Había que tranquilizar a los mercados y a los dos mandamases de Europa. Ahora sin embargo habrá que dar otras explicaciones más urgentes y cuyo nudo podría concretarse en las siguientes preguntas: ¿cómo se tranquilizará a los ciudadanos españoles, y más concretamente a la clase trabajadora, ante la previsible oleada de incesantes "rebajas" que se avecina? ¿Conseguirán Rajoy y Rubalcaba calmar mínimamente a los millones de trabajadores, autónomos y empresarios inmersos en la prolongada y tormentosa crisis económica?

Ya no cabe recurrir al tópico del otoño caliente. Si la reforma constitucional que fijará unos topes de déficit suscita una justificada inquietud por la situación económica que vaya a atravesarse en el horizonte de 2020, en el plazo inmediato existe gran preocupación por otra reforma, la laboral, que ha cosechado una sucesión de fracasos.

Los datos del paro en agosto no permiten salir del aparcamiento del pesimismo. Pese a ser el mes de más intensa actividad productiva en la economía de Balears, las cifras han continuado siendo negativas. Además, con el predominio del empleo precario y de los contratos temporales mal retribuidos, así como la pérdida de derechos laborales que se plasmará en los despidos y en la renovación de los convenios colectivos, difícilmente podrán lograrse avances positivos en el mercado de trabajo.

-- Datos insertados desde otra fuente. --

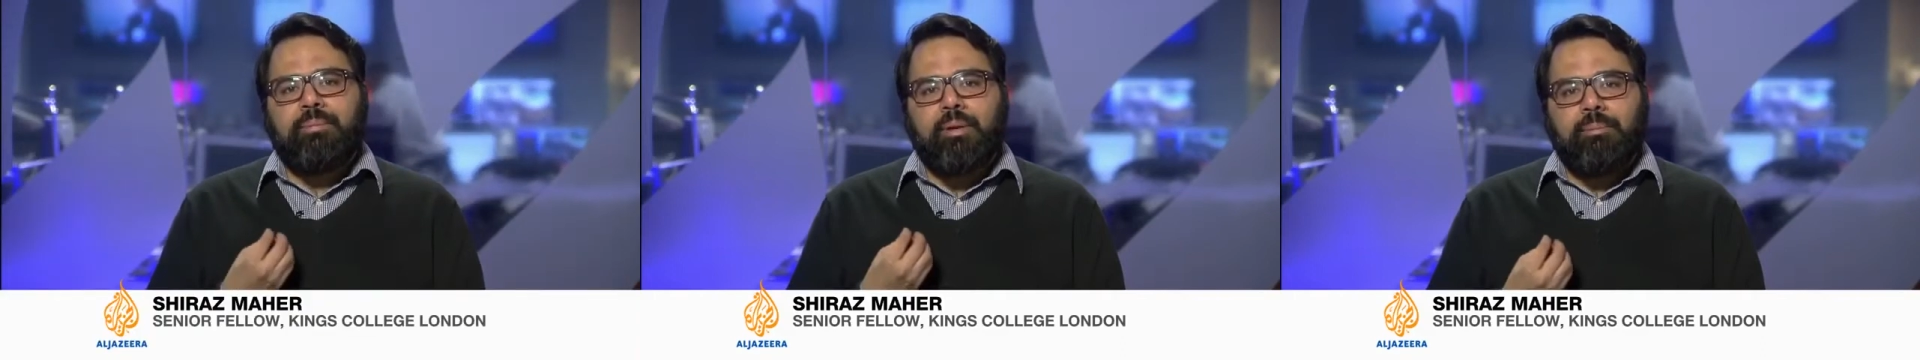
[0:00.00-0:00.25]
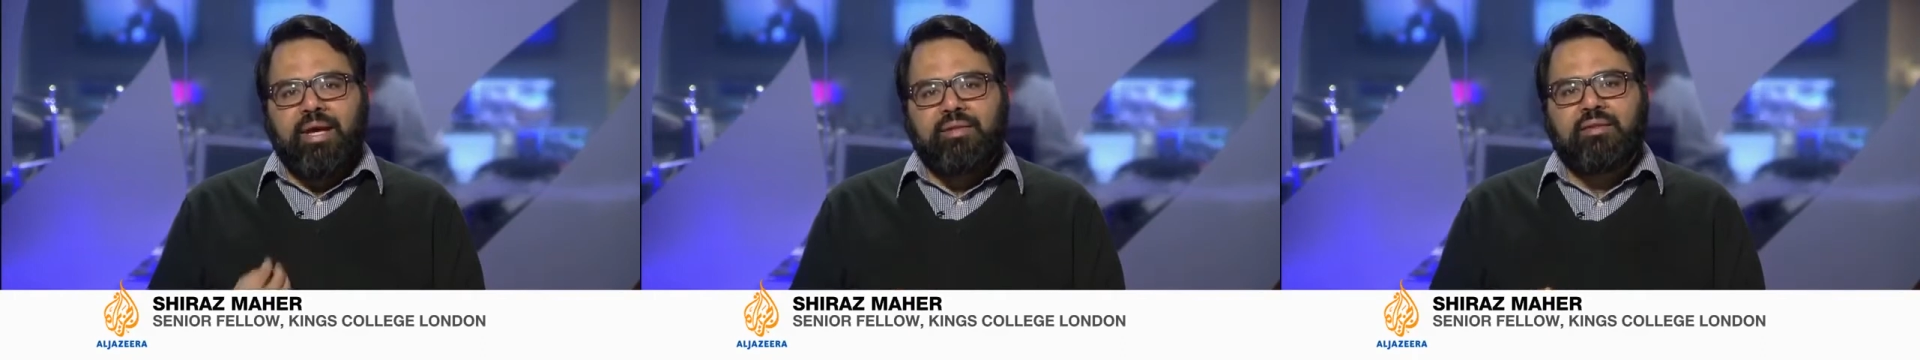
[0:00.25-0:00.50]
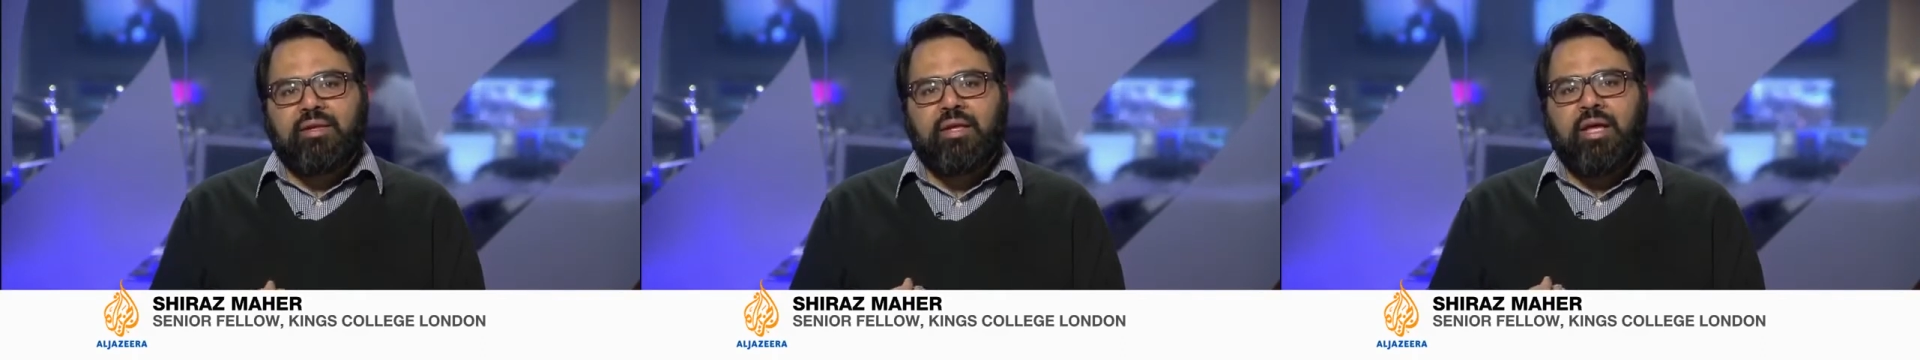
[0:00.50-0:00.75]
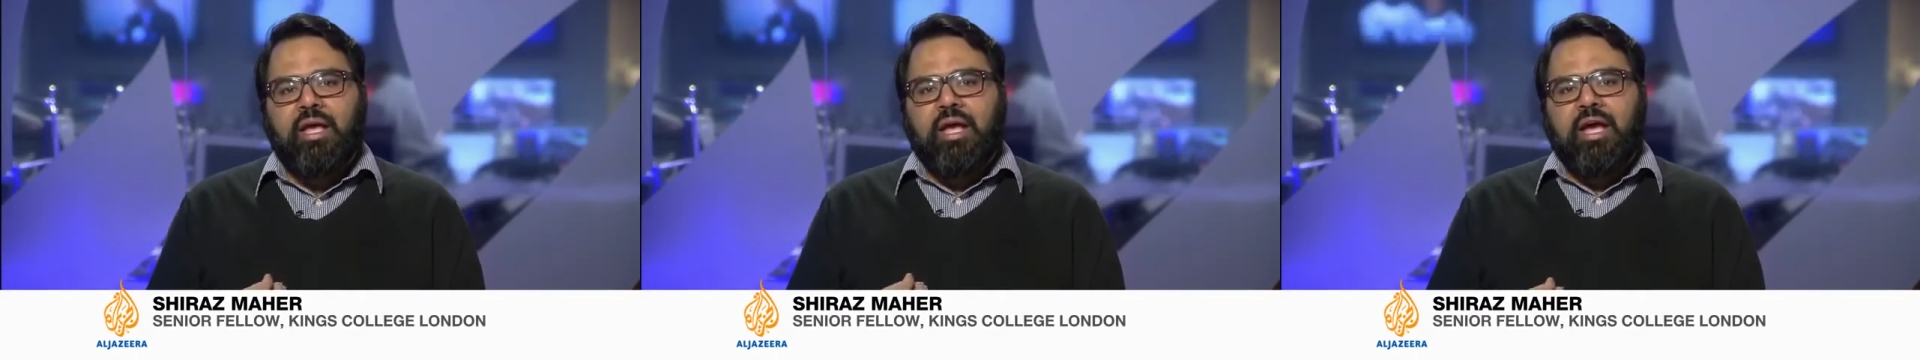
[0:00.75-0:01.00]

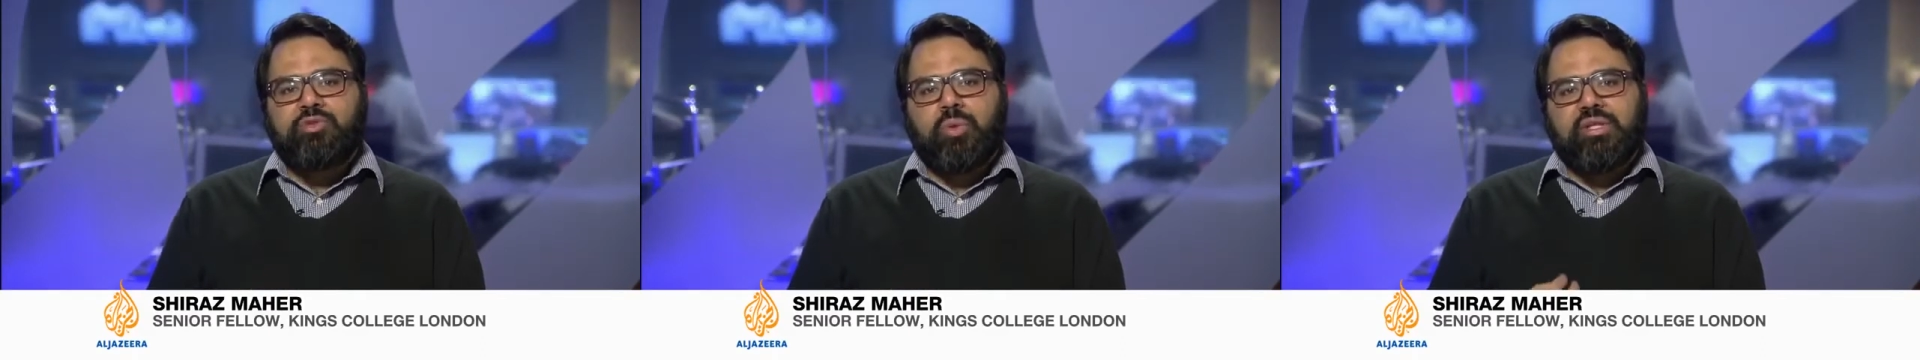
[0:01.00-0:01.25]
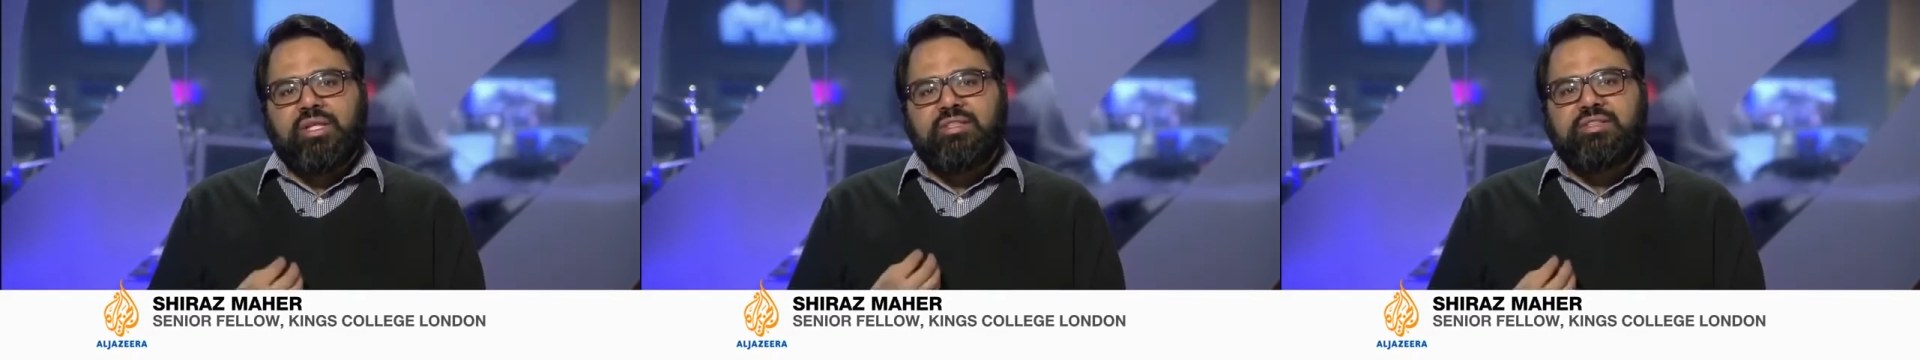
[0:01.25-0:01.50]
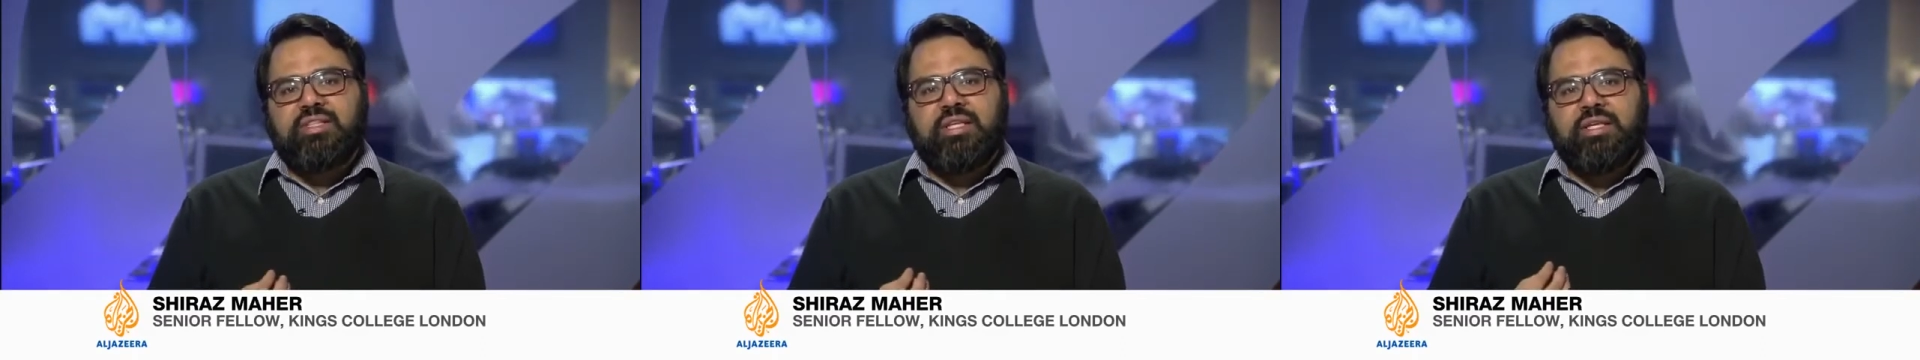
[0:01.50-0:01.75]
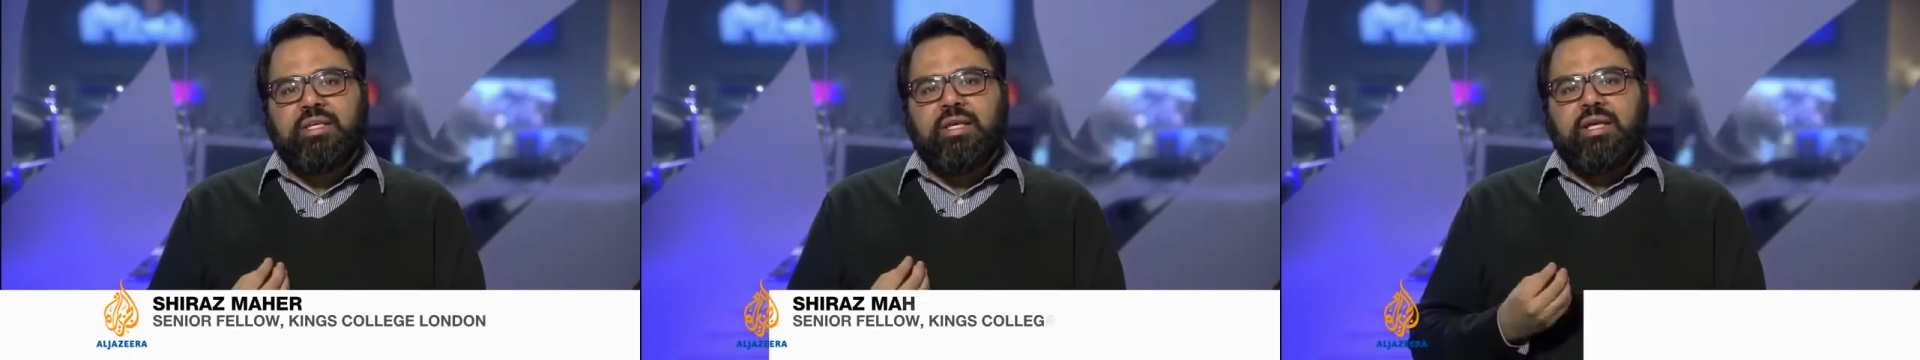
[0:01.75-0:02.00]
emblematic as what they
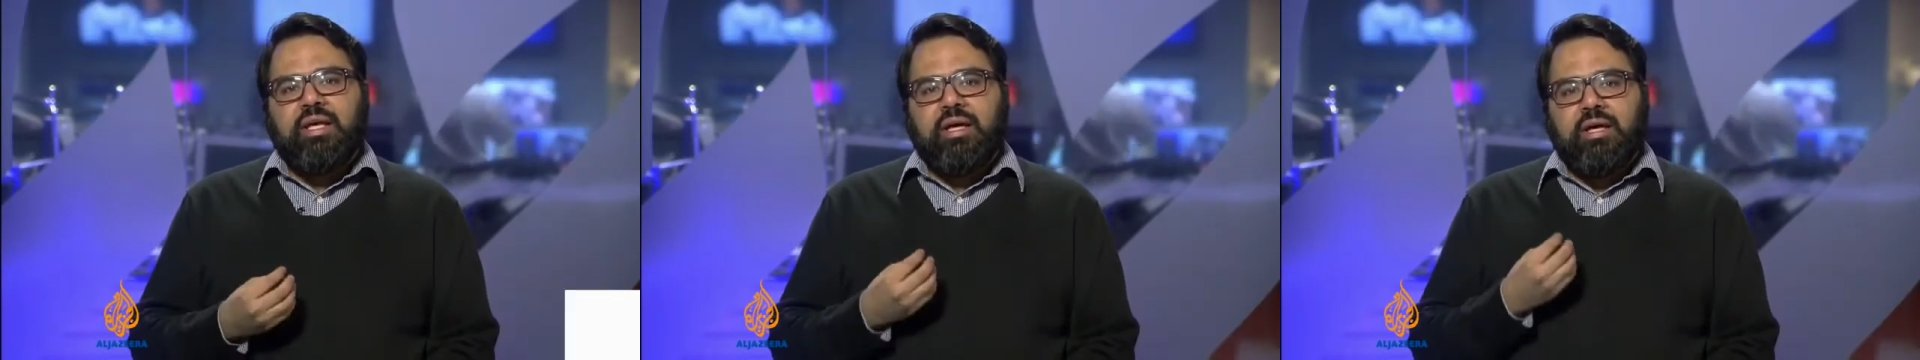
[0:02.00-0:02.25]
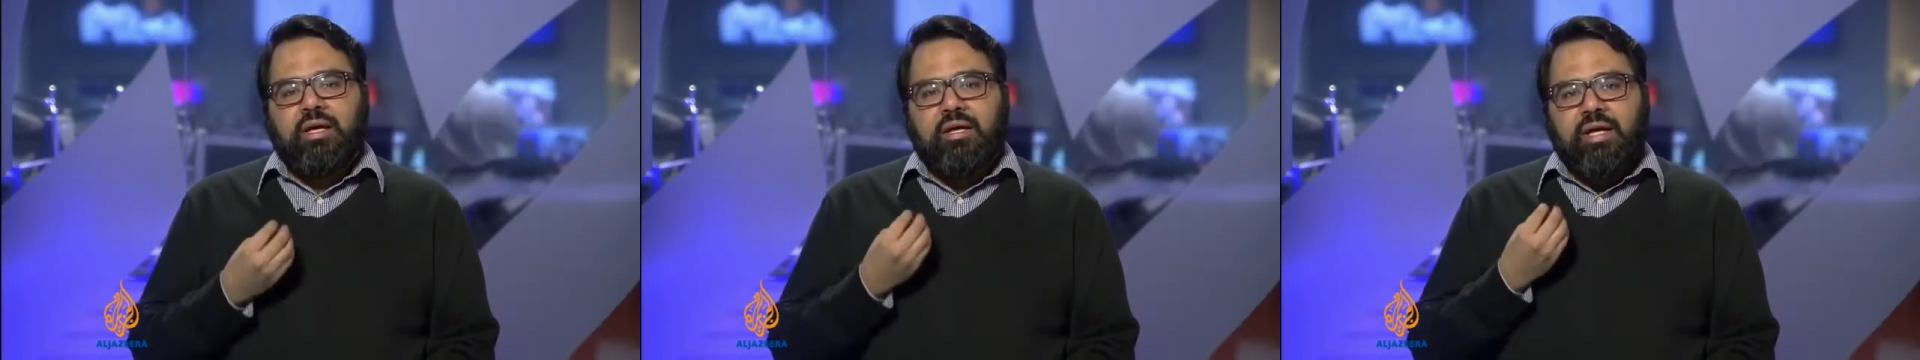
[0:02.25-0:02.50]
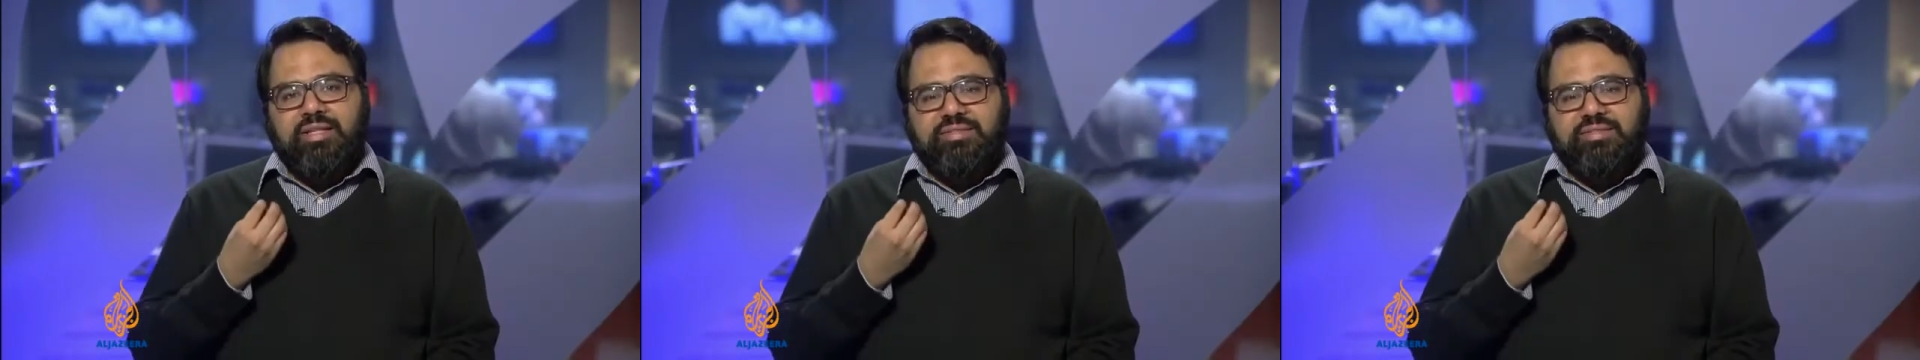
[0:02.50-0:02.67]
see uh,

Se augura pues un otoño de tensiones y con un creciente descontento social. Y ya no se tratará simplemente de apaciguar y tener bajo control a los sindicatos y los indignados del 15-M; la misión principal del nuevo Gobierno deberá centrarse en calmar al conjunto del pueblo español, asegurarse su confianza y evitar que las personas de clase media y las más desfavorecidas continúen siendo las que cargan con las consecuencias más graves de la crisis.

Por todo ello, acabo este artículo con una última pregunta: ¿hasta qué punto se vislumbran garantías fiables en el horizonte económico para que la tranquilidad que se persigue pueda alcanzarse desde el neoliberalismo triunfante?